I am on the home stretch with reviewing the Guide to Cashing in On Shiny New Object Syndrome by Tiffany Dow. From what I’ve read so far (and I am almost done) she really, really wants us to be honest.
So I went back through and read my posts and I can’t believe how much of a rambling flake I sound like. But, I am not going to change it because I am trying to capture my thoughts down on paper as I think of them.
I am starting to suspect that is Tiffany’s point. Be completely honest with my readers and be honest with what I am thinking. That way, I can have a true, honest review.
By the way, I just had to pause the review because I forgot to put my Aweber information in the sidebar. Okay, so that took longer than I thought but I put my sign up form in the sidebar.
Check. It looks a little stupid but the blog is fairly new and isn’t winning any design awards anytime soon. I would like to get this review done today.
Where was I?
Right, so the next step is her “ten step” process. I am just reading it through now. I’ve had too much caffeine so I am hopping around with my brain darting in all kinds of different directions.
Time to focus.
Well, I just finished reading it and my brain hurts as do my eyes. I was reading it on my iPad and since I was trying to concentrate, I think I may have been squinting a little bit. I really need to give my eyes, head, and fingers a break but I want to type this all out while it’s still fresh.

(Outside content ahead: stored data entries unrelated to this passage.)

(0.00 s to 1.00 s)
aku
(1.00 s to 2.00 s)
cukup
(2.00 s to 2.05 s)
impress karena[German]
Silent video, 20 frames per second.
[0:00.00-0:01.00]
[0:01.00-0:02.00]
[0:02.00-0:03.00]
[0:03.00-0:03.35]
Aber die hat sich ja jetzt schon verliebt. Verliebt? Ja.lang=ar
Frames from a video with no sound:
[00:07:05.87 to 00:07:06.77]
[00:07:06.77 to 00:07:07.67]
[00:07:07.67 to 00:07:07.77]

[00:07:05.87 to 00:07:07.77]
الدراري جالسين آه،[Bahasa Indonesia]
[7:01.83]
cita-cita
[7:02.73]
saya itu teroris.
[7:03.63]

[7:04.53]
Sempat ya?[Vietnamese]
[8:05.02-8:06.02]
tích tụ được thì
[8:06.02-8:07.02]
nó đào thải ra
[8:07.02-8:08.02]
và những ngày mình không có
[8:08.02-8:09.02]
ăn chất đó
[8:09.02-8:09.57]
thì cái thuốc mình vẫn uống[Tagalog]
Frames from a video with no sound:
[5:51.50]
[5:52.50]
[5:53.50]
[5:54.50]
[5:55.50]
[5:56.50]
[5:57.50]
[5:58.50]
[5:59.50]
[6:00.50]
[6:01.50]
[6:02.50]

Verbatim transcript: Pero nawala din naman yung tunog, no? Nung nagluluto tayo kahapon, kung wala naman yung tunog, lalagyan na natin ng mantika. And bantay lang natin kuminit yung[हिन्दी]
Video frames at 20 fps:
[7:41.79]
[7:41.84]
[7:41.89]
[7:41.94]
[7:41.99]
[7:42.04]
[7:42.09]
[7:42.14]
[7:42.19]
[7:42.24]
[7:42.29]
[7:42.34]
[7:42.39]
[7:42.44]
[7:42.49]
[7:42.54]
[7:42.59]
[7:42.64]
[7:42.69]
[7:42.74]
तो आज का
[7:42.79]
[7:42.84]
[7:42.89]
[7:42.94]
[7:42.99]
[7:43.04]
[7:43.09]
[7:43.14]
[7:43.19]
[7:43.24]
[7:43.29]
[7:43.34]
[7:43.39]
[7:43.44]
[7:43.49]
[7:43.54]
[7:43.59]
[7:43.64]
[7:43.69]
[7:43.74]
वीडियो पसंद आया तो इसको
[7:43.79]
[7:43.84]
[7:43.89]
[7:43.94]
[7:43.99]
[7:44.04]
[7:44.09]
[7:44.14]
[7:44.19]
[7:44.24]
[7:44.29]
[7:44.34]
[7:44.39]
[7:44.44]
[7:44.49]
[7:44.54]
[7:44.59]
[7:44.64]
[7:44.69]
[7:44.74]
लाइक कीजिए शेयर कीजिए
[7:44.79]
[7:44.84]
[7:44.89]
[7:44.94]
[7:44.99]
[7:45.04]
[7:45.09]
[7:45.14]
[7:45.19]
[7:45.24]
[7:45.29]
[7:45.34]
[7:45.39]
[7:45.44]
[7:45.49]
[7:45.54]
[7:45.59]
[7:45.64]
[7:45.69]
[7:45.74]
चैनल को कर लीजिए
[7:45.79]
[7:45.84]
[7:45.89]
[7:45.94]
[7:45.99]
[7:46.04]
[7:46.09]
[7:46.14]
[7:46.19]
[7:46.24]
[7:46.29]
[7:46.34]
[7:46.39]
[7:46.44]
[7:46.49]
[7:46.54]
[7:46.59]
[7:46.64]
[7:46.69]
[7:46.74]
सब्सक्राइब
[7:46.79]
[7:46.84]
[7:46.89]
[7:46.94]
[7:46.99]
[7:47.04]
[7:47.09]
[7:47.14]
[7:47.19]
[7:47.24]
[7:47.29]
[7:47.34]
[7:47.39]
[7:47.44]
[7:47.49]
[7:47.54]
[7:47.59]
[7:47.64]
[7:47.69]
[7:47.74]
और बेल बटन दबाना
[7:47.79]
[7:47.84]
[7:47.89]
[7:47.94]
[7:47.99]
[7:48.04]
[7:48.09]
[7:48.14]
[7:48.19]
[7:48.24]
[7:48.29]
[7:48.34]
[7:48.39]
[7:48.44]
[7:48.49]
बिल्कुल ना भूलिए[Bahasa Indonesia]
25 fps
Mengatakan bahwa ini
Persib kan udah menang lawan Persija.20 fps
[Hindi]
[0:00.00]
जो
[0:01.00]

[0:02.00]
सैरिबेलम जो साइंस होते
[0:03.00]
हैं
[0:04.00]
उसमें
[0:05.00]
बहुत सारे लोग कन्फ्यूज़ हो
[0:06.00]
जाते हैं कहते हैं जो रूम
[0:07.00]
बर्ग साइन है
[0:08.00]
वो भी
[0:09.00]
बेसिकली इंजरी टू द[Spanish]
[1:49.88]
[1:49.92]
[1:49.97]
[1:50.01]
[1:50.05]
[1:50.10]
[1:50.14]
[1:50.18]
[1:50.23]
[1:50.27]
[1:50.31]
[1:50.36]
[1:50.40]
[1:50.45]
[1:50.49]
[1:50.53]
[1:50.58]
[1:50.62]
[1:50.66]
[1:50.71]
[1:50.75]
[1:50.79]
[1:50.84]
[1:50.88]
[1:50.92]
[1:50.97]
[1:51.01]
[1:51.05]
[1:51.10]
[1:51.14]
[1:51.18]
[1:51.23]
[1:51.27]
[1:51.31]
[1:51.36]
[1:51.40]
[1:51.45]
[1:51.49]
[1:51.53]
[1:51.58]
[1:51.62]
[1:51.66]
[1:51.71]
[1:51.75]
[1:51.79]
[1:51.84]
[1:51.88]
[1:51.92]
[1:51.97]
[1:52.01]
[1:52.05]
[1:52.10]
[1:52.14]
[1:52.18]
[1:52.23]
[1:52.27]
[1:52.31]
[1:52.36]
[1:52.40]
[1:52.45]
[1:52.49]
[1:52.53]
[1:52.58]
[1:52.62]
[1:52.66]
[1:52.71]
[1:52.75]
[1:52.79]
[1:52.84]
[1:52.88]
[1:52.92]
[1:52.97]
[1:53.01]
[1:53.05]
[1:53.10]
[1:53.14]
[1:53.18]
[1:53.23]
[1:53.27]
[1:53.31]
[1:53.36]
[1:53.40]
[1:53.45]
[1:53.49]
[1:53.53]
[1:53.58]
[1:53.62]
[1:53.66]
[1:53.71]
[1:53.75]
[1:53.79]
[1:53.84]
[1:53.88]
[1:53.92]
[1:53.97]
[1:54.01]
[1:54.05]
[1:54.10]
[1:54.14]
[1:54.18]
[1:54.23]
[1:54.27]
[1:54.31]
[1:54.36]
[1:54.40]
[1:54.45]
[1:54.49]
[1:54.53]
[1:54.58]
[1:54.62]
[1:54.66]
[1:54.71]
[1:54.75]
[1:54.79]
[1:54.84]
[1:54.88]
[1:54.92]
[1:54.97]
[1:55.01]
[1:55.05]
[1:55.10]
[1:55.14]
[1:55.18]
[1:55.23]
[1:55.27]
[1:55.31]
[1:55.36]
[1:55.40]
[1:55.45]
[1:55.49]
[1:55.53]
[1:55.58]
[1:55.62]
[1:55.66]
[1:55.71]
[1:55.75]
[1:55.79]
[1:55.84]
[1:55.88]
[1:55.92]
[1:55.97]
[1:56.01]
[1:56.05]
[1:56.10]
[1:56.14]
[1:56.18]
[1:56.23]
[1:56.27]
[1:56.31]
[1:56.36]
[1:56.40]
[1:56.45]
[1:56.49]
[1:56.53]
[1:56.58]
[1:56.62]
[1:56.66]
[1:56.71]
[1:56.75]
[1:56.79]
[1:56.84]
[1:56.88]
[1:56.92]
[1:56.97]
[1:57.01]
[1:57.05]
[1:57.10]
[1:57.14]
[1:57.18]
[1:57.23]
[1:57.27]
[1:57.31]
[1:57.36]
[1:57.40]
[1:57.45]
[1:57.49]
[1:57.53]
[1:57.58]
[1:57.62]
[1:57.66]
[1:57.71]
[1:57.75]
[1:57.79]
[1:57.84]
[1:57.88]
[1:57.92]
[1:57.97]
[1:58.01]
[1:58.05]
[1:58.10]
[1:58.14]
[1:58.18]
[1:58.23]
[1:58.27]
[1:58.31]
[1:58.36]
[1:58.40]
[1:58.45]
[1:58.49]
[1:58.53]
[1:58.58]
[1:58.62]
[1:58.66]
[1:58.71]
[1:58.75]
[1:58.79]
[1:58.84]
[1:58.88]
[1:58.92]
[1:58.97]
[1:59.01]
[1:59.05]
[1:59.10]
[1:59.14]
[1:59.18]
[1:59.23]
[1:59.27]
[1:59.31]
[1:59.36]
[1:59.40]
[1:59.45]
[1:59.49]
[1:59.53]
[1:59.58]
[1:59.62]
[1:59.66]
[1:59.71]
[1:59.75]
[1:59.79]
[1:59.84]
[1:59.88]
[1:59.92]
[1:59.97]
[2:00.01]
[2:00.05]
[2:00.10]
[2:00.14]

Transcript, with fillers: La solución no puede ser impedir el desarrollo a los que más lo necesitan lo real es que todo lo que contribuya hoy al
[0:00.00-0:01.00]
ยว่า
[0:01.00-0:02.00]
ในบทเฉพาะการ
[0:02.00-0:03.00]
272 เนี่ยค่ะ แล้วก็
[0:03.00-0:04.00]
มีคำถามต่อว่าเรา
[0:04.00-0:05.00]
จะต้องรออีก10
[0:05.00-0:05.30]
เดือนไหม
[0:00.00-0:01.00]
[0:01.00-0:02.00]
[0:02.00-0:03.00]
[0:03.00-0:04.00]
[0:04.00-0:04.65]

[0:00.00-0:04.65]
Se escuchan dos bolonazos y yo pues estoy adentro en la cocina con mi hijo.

My first thought after reading the ten steps? “Oh no, I haven’t followed the ten steps while reviewing this product. It’s all ruined. I’ll have to delete everything and start over.”
I don’t know why step by step plans and bulleted lists and anything of that nature makes me feel like I need to do them in order. Or at all. But that’s what happens in my head and could be why I’ve abandoned so many products and methods in the past.
And by the way, I am not deleting anything and I am not starting over. What I am going to do, however, is resolve to follow the ten step program for my next review.
I will leave you with this – my final thoughts.
I am so happy that I bought this product.
I’ve wanted to implement Tiffany Dow’s review style on my blog for a while now but I knew I had to start my blog over again so I put it off. I have a renewed sense of purpose. I am looking forward reviewing and implementing all these fun products and methods for making money online and through ghostwriting.
My one critique is that I found that the structure left me feeling a bit disorganized – but I don’t see how else she could have done it. The little glitch I had at the beginning where I didn’t start the review yet for Ghostwritng Cash and I wasn’t ready to deal with the banners yet left me feeling behind schedule.
I think it was almost silly of me to try to review the product before I knew how to do the reviews, so I am willing to accept that this scattered feeling is of my own doing.
I need to group the process in my mind. Choose a product. Review the product according to her steps. Show people my results. And above all, be honest.It’s the honesty thing that is the most endearing and makes me want to continually implement this method.
Guide to Cashing in on Shiny New Object Syndrome is ideal for people like me – the ones who flit from thing to thing and lack a sense of focus. I much prefer to merge several methods to suit my personal style but doing these reviews forces me to concentrate on one thing at a time. After I set up a few projects, I can take out of the product what I want and use it to develop things according to my own personality.